Liquidity and Capital Resources.


Our current liquidity position has allowed us to meet our ongoing Plan payment obligations and nominal working capital requirements to date. Due to delinquency of payments to certain creditors by our Company in 2012 and through the date of this Report, certain debts to both related and third parties are in default. As a result, a total of approximately $4 million associated with Hidden Splendor’s Bankruptcy Plan of Reorganization is in default and due upon demand and $16.8 of related party short term debt is in default. The Company is working to remedy these defaults and, as of the date of this Report, no creditors have filed a defaultt. The Company has not received a notice of default of any of the aforementioned debt as of the date of this Report.
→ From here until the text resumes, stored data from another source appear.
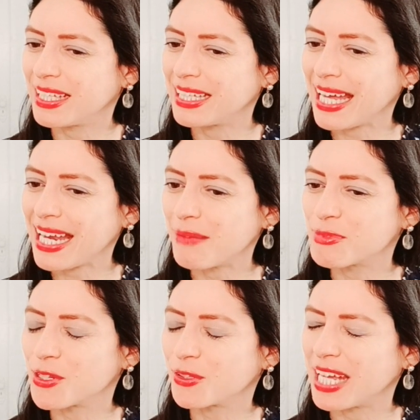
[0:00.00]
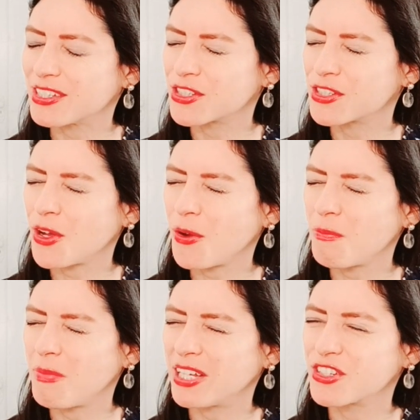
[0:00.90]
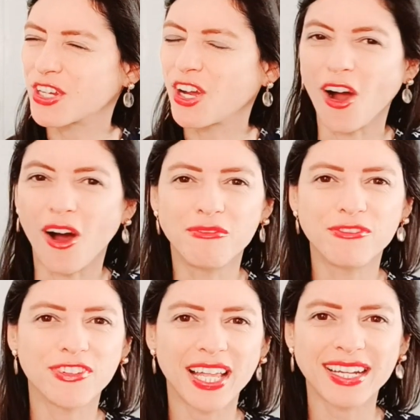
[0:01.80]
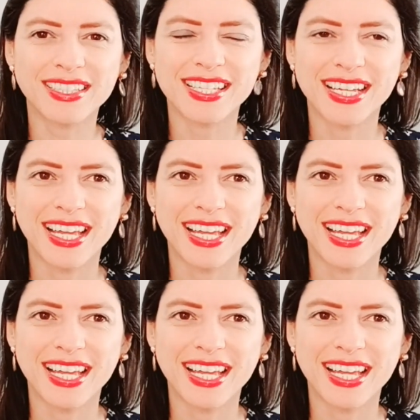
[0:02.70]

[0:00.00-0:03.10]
that episode has so much conflict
In addition, we have accrued unpaid federal taxes of approximately $0.9 million related to 2009 and 2010, which is subject to a payment plan of $50,000 per month over the next approximate three years.
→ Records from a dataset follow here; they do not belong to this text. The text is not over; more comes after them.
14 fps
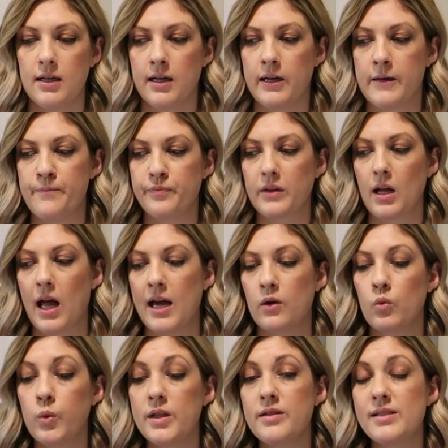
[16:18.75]
I
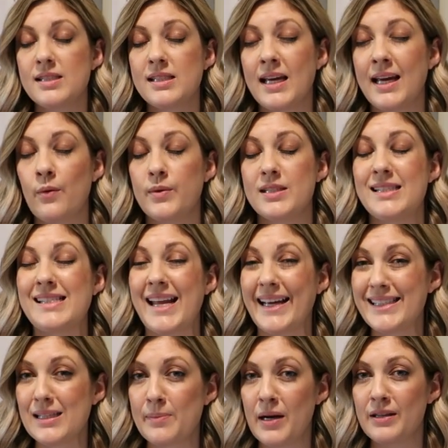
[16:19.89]
will say what's
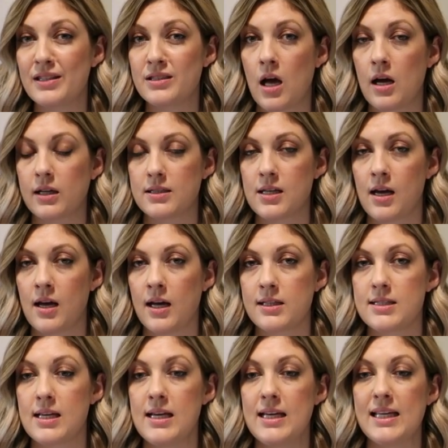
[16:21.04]
nice about the
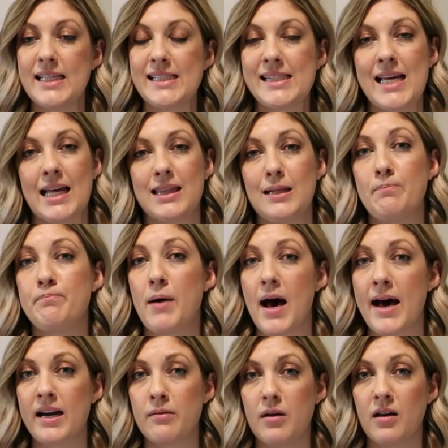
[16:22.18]
Dockatot is that the
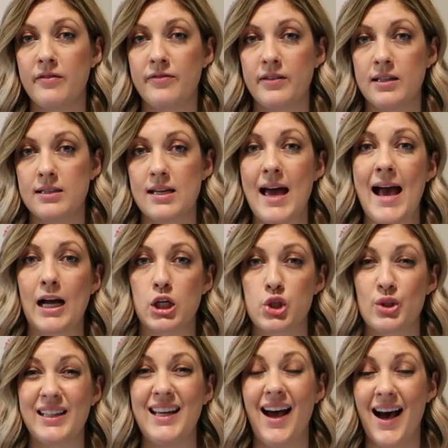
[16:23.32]
bottom of it
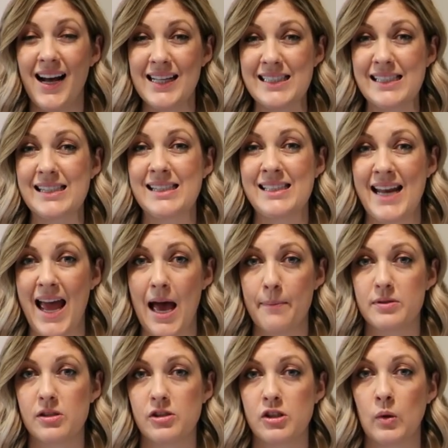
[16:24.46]
actually unsnaps.
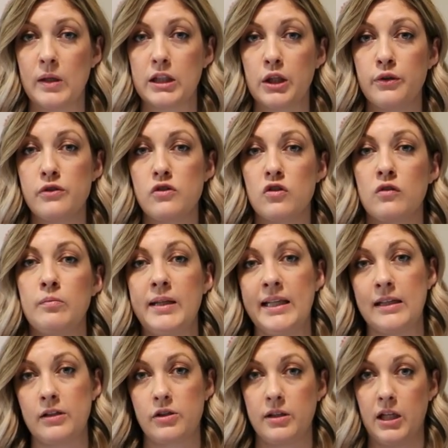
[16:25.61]
So it goes from
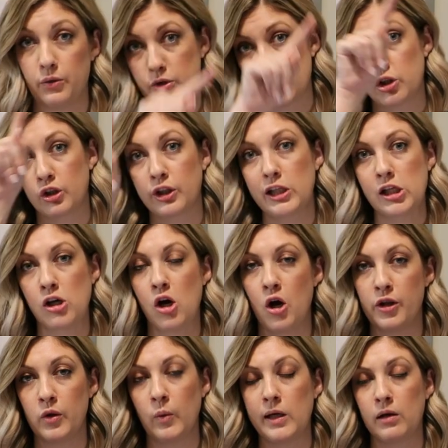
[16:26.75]
being, you know, circular
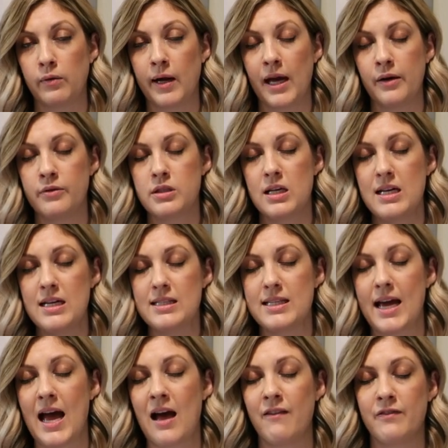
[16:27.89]
all the way around to
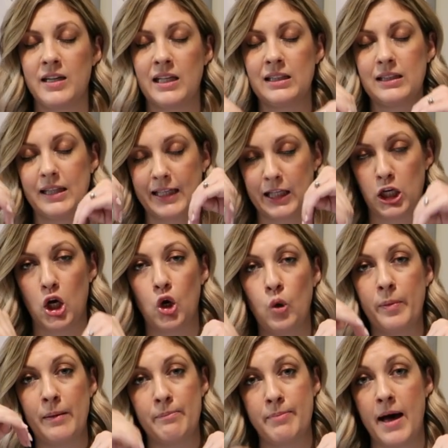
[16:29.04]
having like an
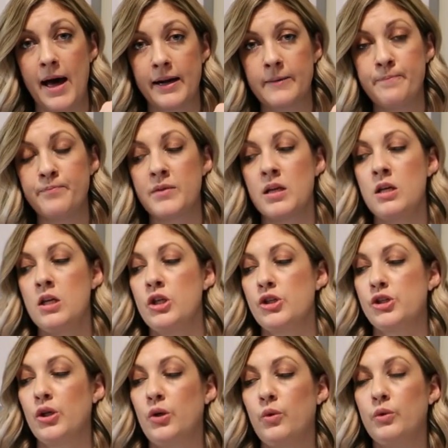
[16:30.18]
open bottom.
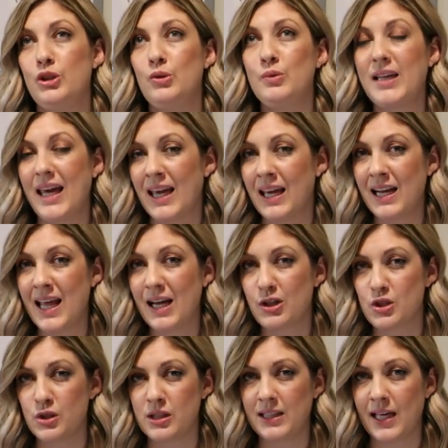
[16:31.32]
So you can
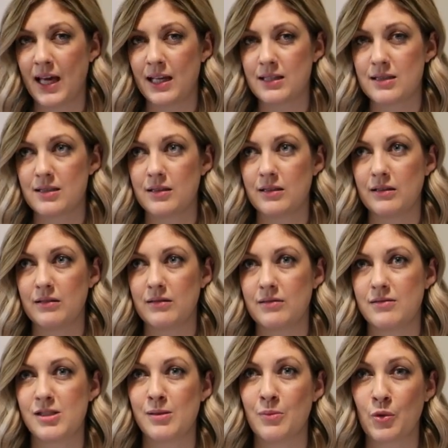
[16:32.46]
actually get
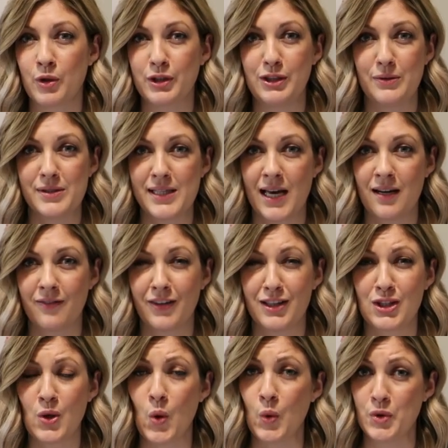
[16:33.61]
some more use out of it
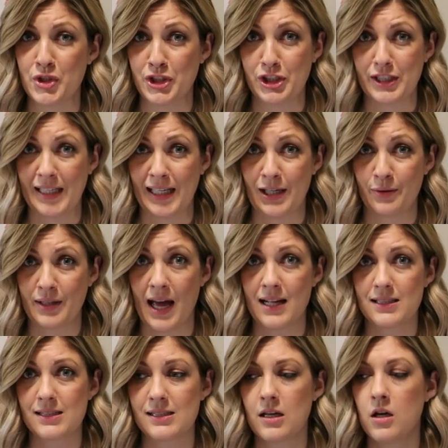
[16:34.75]
the older your kiddo
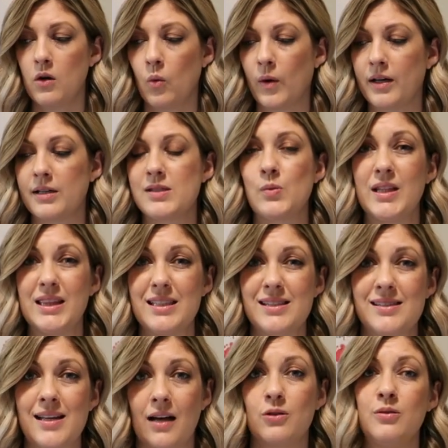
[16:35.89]
gets. Whereas with the
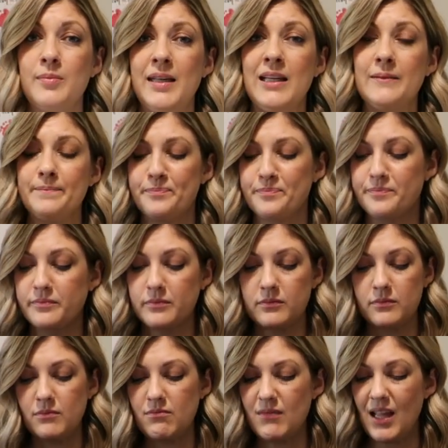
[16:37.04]
Snuggle Me,
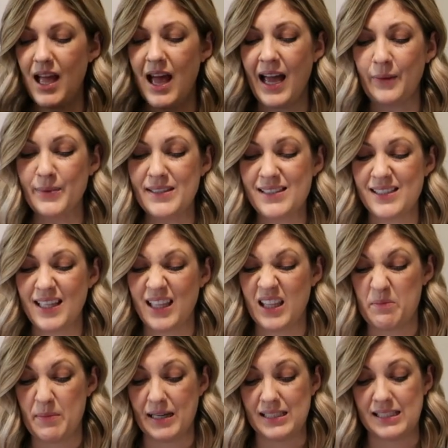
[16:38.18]
I would say
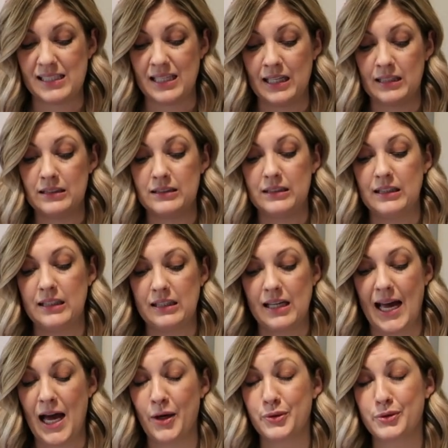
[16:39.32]
that my son
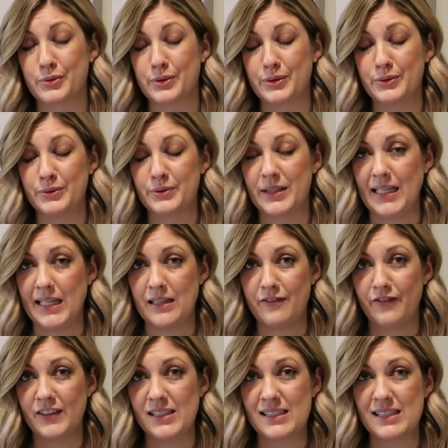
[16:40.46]
outgrew the
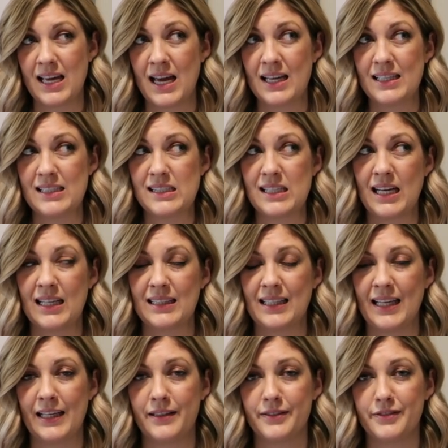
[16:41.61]
infant size at
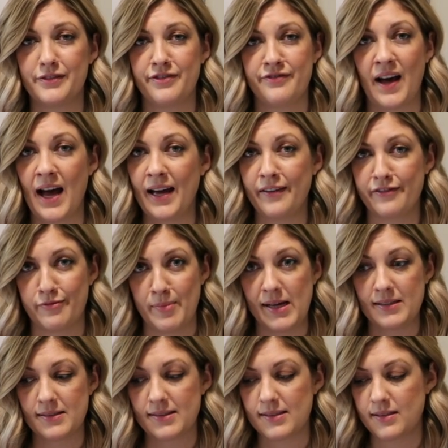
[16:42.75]
like 5
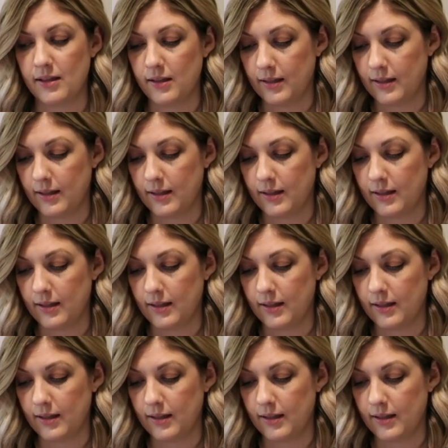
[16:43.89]
months.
Our cash flows from operations during 2012 and through the date of this Report have not been sufficient to meet all our obligations. Historically, we have funded the Company’s cash shortfalls with ad hoc loans from related parties and third parties. However, these loans have not been enough to fund our expansion plans to the point of achieving cash positive operations, nor refinance our debt. As a result, we will likely be required to either continue borrowing funds from shareholders or raise additional capital to meet the aforementioned obligations and fund expected working capital to expand our mining operation in 2012. Management’s plan is to complete a financing to deploy additional equipment, which we expect to escalate our rate of production and, as a result, our cash flows from operations. Should the Company receive a notice of default and demand for immediate payment on any of the aforementioned debts, we will likely be required to raise up to a total of approximately $21 million. Our inability to obtain immediate financing from third parties will negatively impact our ability to fund operations and execute our business plan. Any failure to obtain such financing could force us to abandon or curtail our operations. There is no assurance that we can raise additional capital from external sources, the failure of which could cause us to sell assets or curtail operations. We have no credit facilities in place, and as the Company has no debt or equity funding commitments, we will need to rely upon best efforts financings. Accordingly, we cannot identify or predict what external sources may provide financing, nor what terms any prospective financing may have.   Our auditors have issued a going concern opinion for our consolidated financial statements due to the substantial doubt about our ability to continue as a going concern.


Trends, events or uncertainties which could impact either liquidity or revenues.


Several of the matters discussed in this report contain forward-looking statements that involve risks, trends and uncertainties. Factors associated with the forward-looking statements that could cause actual results to differ materially from those projected or forecast are included in the statements below. In addition to other information contained in this report, readers should carefully consider the cautionary statements contained in Item 1 of Part I above.




15




Off-Balance Sheet Arrangements


As of March 31, 2012, the Company had no off-balance sheet arrangements.


Critical Accounting Policies


Use of Estimates - The preparation of financial statements in conformity with U.S. generally accepted accounting principles requires management to make estimates and assumptions that affect certain reported amounts and disclosures. Accordingly, actual results could differ from those estimates.


Property and Equipment - Property and equipment are carried at cost and include expenditures for new facilities and those expenditures that substantially increase the productive lives of existing equipment. Maintenance and repair costs are expensed as incurred. Mine development costs are capitalized and depleted by the units of production method over estimated total recoverable proven and probable reserves.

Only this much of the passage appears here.